The light from our headlights reveals the truth about what lies ahead. The light from Christ does the same. It reveals the truth about life and death and how to live it in such a way that we can negotiate life both safely and securely.
But please understand that the light of the Christ of Christmas cannot be seen unless and until we first admit, that like the world, we can’t save ourselves.
How can this light dawn upon us? Isaiah gives us the answer 4 verses later: “For unto us a child is born, unto us a Son is given” (9:6).
Jesus is the light, the divine light, of the world because He brings new life to replace our spiritual deadness, because He shows us the truth that heals our spiritual blindness. How can we incorporate His light into our lives? Notice the text just doesn’t say, “For unto us a child is born,” it goes on to say, “unto us a Son is given.” He’s a gift, and like any gift, it must be received.
“He came into the very world He created, but the world didn’t recognize Him. He came to His own people, and even they rejected Him. But to all who believed Him and accepted Him, He gave the right to become children of God” (John 1:10-12).
For those who have eyes to see the light shines the brightest when things seem the darkest.
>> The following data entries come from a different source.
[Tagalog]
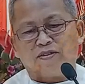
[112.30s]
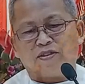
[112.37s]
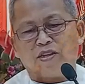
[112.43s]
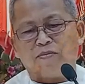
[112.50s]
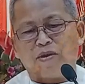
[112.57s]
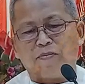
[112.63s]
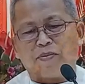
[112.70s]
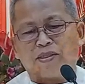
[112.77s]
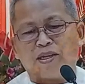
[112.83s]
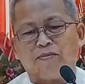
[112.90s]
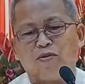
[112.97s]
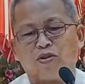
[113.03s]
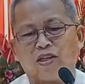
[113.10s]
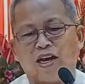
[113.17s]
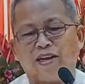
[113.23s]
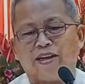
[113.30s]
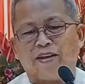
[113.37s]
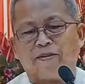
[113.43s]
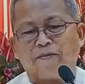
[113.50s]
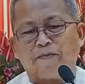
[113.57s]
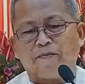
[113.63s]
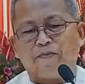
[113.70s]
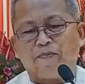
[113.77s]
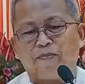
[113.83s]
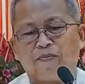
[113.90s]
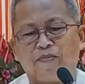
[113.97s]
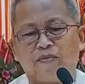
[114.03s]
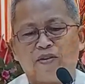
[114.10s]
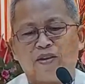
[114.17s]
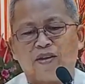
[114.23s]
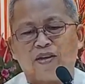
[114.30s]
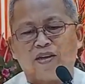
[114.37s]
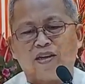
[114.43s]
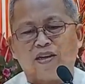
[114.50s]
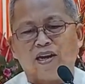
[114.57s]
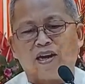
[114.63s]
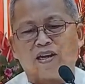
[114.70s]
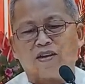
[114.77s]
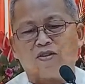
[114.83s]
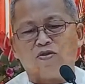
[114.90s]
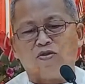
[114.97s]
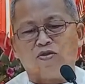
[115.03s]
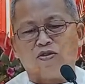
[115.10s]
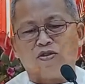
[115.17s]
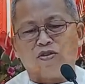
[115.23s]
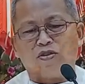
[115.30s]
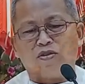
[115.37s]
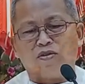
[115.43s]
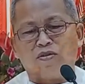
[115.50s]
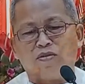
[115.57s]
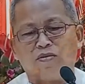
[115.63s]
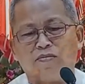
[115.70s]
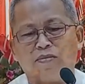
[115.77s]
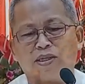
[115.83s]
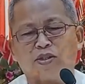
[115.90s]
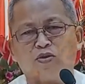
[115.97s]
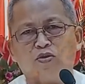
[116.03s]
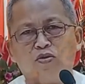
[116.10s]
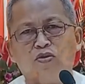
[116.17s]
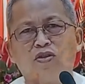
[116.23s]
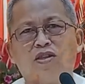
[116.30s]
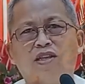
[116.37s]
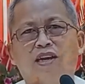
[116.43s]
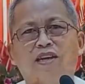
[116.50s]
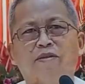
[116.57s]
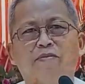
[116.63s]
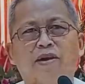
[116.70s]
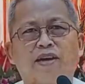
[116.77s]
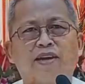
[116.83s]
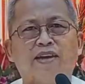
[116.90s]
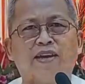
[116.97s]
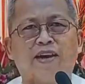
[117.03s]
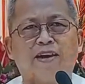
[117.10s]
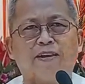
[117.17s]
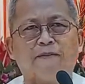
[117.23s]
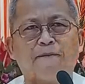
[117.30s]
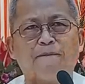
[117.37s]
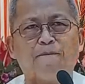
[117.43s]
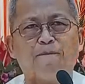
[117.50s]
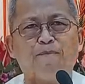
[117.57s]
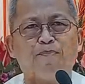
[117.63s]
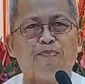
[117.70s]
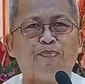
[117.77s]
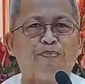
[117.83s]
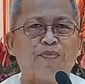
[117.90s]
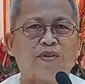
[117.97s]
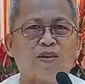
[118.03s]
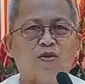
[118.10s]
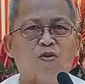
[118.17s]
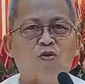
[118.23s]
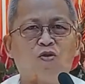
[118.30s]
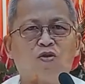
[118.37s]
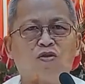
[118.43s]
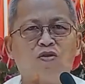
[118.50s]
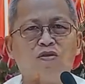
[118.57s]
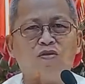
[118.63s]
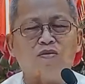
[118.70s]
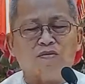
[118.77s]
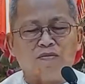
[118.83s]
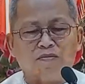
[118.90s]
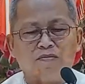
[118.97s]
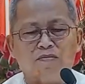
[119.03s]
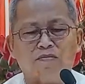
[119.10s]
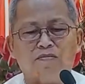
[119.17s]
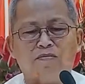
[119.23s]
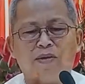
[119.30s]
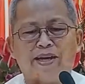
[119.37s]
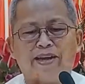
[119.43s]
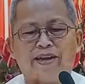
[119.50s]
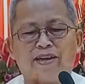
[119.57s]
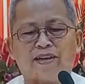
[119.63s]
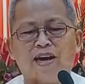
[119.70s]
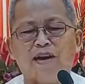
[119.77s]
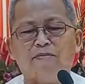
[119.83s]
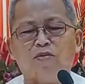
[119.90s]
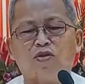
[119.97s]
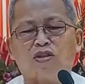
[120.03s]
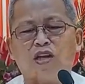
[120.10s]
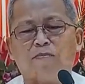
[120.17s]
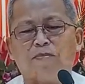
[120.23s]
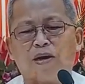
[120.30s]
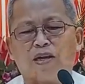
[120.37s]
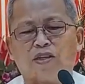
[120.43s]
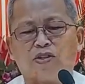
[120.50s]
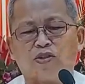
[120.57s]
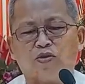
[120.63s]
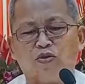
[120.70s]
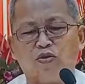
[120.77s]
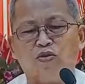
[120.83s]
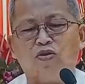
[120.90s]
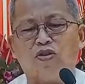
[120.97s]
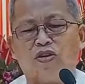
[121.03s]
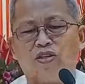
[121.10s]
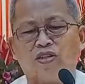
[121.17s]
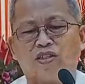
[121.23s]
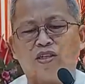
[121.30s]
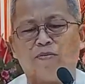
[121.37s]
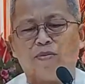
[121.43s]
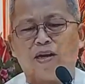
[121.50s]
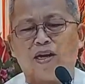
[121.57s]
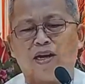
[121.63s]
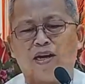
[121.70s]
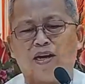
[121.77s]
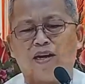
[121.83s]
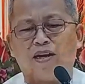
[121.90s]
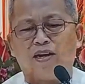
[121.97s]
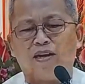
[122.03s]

unsa may pasabot ani nga masuod ta ni Maria og maningkamot ta pagsunod sa mga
On February 20, 2020, Deborah Haumesser stood before us and shared how the light of Christ was seeing her through the darkness.
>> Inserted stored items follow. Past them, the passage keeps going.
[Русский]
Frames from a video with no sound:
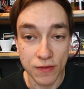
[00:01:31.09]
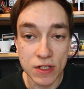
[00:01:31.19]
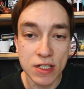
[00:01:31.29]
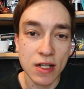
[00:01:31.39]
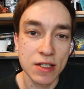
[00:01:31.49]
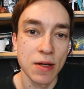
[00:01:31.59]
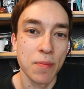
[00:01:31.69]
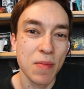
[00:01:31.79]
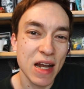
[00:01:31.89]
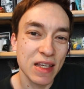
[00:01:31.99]
Вы делаете
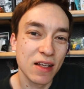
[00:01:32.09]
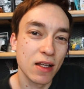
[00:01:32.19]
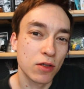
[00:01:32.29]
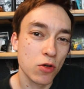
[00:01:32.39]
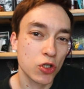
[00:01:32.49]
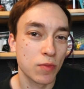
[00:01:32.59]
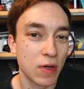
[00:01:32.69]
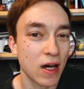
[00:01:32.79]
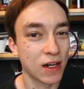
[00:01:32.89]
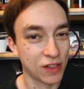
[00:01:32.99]
маленький глоток,
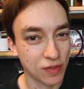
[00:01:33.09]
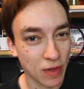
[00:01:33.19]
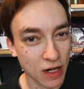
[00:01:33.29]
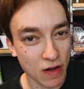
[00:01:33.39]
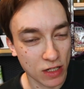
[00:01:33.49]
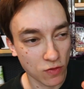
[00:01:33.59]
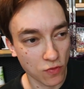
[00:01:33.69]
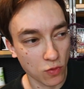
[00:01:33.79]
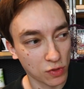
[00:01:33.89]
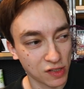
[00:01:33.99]
чтобы рассмаковать его
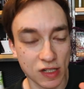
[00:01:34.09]
вкус.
I was diagnosed with carcinoid cancer. It is supposed to be the best cancer to have. It’s the slowest growing cancer. Well, I broke all of the rules. And since I was diagnosed, we have been through everything. We’ve been through chemo, we’ve been through treatments, and we have been up and down through this and that.
But you know what, God has always been there. Not one day did I ever question why me, why do I have cancer. God has been my rock, He has been my peace. He’s been my understanding. It all comes from Him in everything.
If you don’t have Christ in your life, if you don’t know who He is, get Him.
God wants to know where your heart is, He wants to know if you believe in Him, if you care about Him. He’s got me through so many ups and downs. My family has sacrificed. My husband has been the most wonderful care-taker I could possibly have. All this comes from God. God has provided everything I have ever needed.
There are a lot of you who are very, very precious to me and I just wanted you to know a little bit of what I deal with and that I can’t live without Him and I don’t want to live without Him. If you don’t know who He is, if you don’t care who He is, you must not want to be happy, because the peace you are going to find with Him is very satisfying.
Deborah Haumesser would have us know that our greatest hope this Christmas isn’t for the absence of darkness. Our greatest hope for comfort, joy, and peace is the presence of the light of Christ in the midst of the darkness.
None of us knows what our futures hold, but as I have said many times, I hope and pray that we know who holds our futures.
So when the darkness falls, hang in there, don’t give up on God, plod through worship, pray, and encounter God in Christ through the scriptures.
And so ladies and gentlemen, as we draw closer to Christmas, I pray that God will make you strong and valiant.
Remember Christ our Savior was born on Christmas Day.
To save us all from Satan’s power when we were gone astray.
O tidings of comfort and joy, comfort and joy; O tidings of comfort and joy.”
3 C. S. Lewis, A Grief Observed, [New York: Harper One, © 1961], Page 6.